*** Opening of Dataset ***
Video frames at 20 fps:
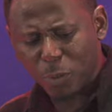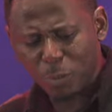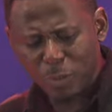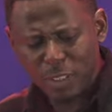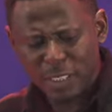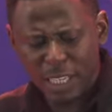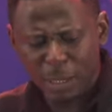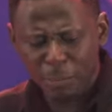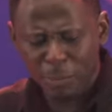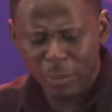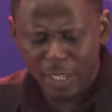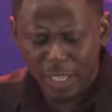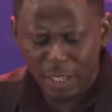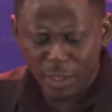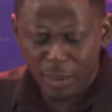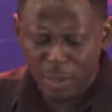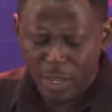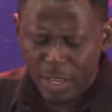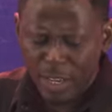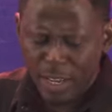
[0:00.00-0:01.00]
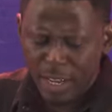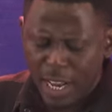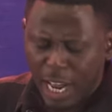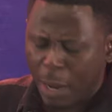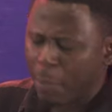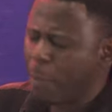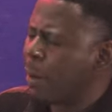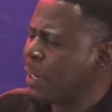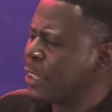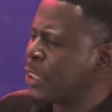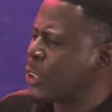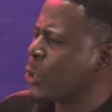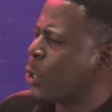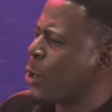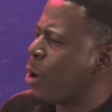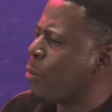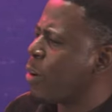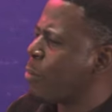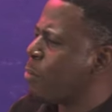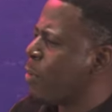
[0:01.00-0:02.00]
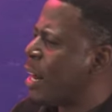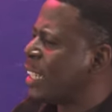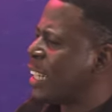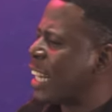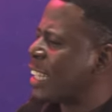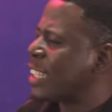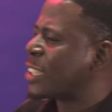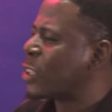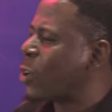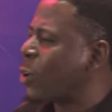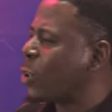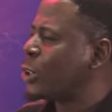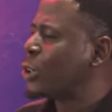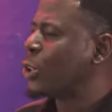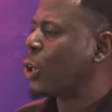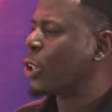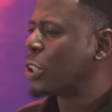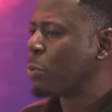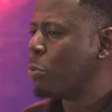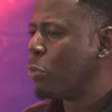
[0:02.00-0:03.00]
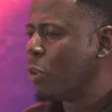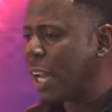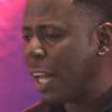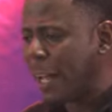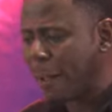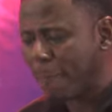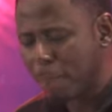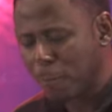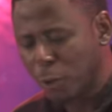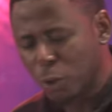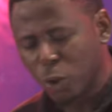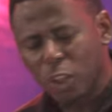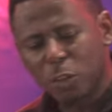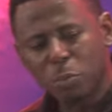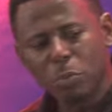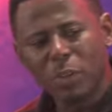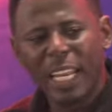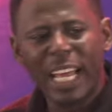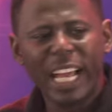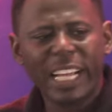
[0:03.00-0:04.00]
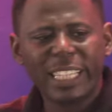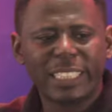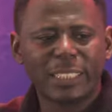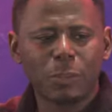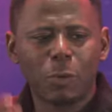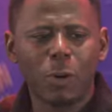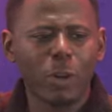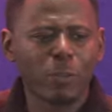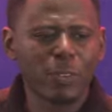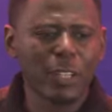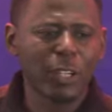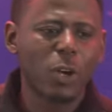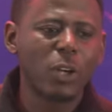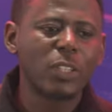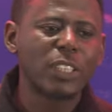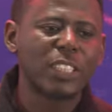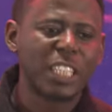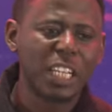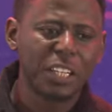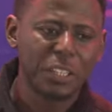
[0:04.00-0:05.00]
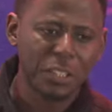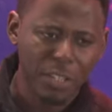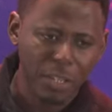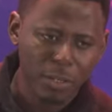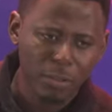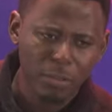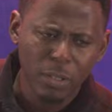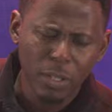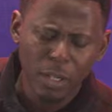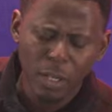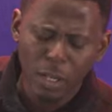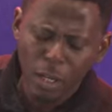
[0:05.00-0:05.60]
stop this. I remember the story of a man that is called George Muller. George Muller is one of the God's general.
*** Close of Dataset ***
Work instructions ▸ Ignoring the pictures, write out word for word only the lines from the one containing "[0:01.00-0:02.00]" through the last line of the data, both ends included.

Response to the exercise ▸
[0:01.00-0:02.00]
[0:02.00-0:03.00]
[0:03.00-0:04.00]
[0:04.00-0:05.00]
[0:05.00-0:05.60]
stop this. I remember the story of a man that is called George Muller. George Muller is one of the God's general.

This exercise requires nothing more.